March 21, 2013, Durham Herald Sun
Joan Walsh
Fund housing rather than military bases
The March 21 letter by G.E. Woodlief states that, “due to the nature of warfare today, we could close at least a couple of large military bases in the country without jeopardizing our national security.”
I would agree, and add that we could also close just about all, if not all, of the approximately 1,000 military bases our taxes maintain outside our country. Why are they there, if we are not trying to control other countries, i.e., function as an empire? What other country has even one military base on U.S. soil?

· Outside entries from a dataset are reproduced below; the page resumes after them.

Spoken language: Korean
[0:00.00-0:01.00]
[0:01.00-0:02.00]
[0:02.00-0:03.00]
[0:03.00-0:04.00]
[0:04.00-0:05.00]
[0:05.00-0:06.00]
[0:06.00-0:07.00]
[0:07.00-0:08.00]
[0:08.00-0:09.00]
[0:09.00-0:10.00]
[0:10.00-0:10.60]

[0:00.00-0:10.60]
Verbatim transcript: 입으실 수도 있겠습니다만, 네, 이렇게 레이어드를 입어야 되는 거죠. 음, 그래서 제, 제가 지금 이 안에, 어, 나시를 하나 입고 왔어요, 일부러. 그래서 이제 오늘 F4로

An article dated March 13 discussed the sequester’s effects on the Durham Housing Authority, which must now take Section 8 rental vouchers out of circulation after former clients turn them in, denying housing assistance to about 187 Durham families, reducing by 7 percent the number of vouchers in circulation and refusing them to people on its waiting list. The sequester is expected to cost DHA about $3.5 million.

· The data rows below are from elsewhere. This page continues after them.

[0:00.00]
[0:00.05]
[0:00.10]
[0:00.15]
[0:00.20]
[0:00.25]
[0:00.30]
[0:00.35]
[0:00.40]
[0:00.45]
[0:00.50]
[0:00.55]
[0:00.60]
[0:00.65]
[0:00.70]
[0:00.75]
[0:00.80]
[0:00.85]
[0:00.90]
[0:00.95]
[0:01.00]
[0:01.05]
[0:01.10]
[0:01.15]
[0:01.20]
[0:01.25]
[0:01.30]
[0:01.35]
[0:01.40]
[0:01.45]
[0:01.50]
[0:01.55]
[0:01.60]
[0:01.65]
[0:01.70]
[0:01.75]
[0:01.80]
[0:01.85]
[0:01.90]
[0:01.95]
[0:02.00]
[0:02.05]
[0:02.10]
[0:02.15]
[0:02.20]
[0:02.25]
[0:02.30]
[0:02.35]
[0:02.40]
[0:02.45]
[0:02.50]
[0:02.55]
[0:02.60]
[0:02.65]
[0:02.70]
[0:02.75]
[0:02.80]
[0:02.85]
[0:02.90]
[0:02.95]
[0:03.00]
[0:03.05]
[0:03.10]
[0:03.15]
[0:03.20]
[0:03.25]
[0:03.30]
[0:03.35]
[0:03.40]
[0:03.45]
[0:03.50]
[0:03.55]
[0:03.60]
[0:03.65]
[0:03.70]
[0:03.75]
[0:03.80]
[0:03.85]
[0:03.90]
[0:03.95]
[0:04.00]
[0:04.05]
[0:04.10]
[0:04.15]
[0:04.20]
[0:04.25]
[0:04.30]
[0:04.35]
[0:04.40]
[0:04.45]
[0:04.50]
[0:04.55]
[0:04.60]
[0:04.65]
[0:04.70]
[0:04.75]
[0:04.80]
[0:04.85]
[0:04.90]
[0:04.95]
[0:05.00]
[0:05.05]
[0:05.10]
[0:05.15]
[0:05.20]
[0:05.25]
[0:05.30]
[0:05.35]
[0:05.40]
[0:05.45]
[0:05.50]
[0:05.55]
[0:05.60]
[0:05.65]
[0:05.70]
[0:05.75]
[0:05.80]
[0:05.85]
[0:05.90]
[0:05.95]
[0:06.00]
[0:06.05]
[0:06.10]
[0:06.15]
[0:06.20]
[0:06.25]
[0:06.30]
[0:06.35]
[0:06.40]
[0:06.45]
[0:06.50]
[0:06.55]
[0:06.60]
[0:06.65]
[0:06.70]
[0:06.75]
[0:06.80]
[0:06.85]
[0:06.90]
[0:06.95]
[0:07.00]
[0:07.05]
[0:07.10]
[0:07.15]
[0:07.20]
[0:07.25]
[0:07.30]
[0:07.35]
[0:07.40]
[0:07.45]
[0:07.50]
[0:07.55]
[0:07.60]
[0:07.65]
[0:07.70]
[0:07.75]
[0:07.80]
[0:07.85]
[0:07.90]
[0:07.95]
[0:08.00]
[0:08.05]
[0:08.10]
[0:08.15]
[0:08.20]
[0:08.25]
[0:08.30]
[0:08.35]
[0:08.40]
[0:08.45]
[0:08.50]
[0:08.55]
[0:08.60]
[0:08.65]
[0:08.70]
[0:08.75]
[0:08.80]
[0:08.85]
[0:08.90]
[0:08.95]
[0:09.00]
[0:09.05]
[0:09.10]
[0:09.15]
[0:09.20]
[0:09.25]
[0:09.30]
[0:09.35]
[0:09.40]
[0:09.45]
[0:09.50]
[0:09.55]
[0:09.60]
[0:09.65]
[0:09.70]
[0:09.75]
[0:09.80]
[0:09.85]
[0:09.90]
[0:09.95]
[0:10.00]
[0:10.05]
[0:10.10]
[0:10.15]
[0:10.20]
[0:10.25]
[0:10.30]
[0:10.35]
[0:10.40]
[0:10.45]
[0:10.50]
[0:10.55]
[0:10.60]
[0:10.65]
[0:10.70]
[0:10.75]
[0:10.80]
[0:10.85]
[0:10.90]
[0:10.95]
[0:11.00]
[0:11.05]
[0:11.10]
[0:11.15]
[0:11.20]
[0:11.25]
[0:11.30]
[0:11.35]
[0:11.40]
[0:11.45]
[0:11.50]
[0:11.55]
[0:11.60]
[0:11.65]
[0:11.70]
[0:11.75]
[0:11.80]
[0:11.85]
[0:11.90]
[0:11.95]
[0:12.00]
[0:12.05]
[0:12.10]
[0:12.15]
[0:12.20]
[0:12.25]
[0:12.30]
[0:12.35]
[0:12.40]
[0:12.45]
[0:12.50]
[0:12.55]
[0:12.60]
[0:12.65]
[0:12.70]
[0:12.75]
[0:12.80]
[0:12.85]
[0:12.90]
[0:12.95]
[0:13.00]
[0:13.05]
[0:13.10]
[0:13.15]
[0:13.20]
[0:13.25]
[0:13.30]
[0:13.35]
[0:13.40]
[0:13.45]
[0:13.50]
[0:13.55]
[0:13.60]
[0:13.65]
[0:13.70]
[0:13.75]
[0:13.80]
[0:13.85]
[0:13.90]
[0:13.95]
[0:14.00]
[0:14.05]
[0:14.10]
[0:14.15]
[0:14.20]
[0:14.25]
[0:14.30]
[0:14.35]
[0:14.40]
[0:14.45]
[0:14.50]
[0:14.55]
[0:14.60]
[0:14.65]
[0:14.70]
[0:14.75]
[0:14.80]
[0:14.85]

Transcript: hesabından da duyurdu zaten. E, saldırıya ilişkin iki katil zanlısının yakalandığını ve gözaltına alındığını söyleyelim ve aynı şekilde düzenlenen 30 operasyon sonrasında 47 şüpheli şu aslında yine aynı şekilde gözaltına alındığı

So we have money for 1,000 military bases in other lands, but we don’t have money to help our neighbors keep roofs over their heads. Does this make sense? Sen. Hagel, Sen. Burr, Congress members Price and Butterfield, are you doing all you can to change this bizarre distribution of our tax dollars?
We are still the wealthiest country in the world. Why can’t we curb our insanely voracious “defense” budget, and instead house, feed, and provide health care – including mental health care – for everyone who lives here?
March 8, 2013, News & Observer
Ole R. Holsti
The deadlock between Congress and the White House has resulted in sequestration. The Department of Defense budget will share in the cuts, but that need not harm national security. The F-35 Joint Strike Fighter program has seen constant delays and overruns that have driven the cost per aircraft up by more than 50 percent, with a lifetime projected cost of $1.5 trillion. A Pentagon study in 2011 revealed 11 major problems. If the F-35 were vital to national security, cost considerations should take a back seat, but a 2012 Foreign Policy magazine survey of 76 top military experts rated the F-35 as the best candidate for immediate elimination. It won’t be easy to do so as prime contractor Lockheed Martin has contributed vast campaign funds to a bipartisan congressional caucus to protect the F-35. Dwight Eisenhower’s warnings about the “military-industrial complex” were very prescient.
February 25, 2013, News & Observer
Joe Burton, Raleigh
The U.S wants an “enduring presence” of up to 12,000 NATO troops in Afghanistan after 2014 to keep the Taliban in check (“Troops many stay in Afghanistan,” Feb. 23). This would prop up an admittedly corrupt government until its forces are “strong enough to hold off the Taliban.”
Meanwhile, we are using drones to assassinate suspected Taliban leaders (“U.S. drone strikes increase sharply in Afghanistan,” Feb. 23) in the belief they can be stopped if enough of them can be killed.
An analysis by the Brookings Institution, of drone attacks in Pakistan, has shown that for every militant leader killed, 10 civilians have died. What could be a better recruiting tool for the Taliban than a foreign nation that invades your country and then begins killing innocent people?
Imagine what it would be like to live in a land where you or a family member might be killed at any time of the day or night, by a drone missile aimed at a suspected Taliban leader. That is terrorism by any definition.
One thing known for certain, violence begets more violence. Using drone warfare, in an attempt to pacify Afghanistan, will be self-defeating. And keeping NATO troops in the country will not prevent that.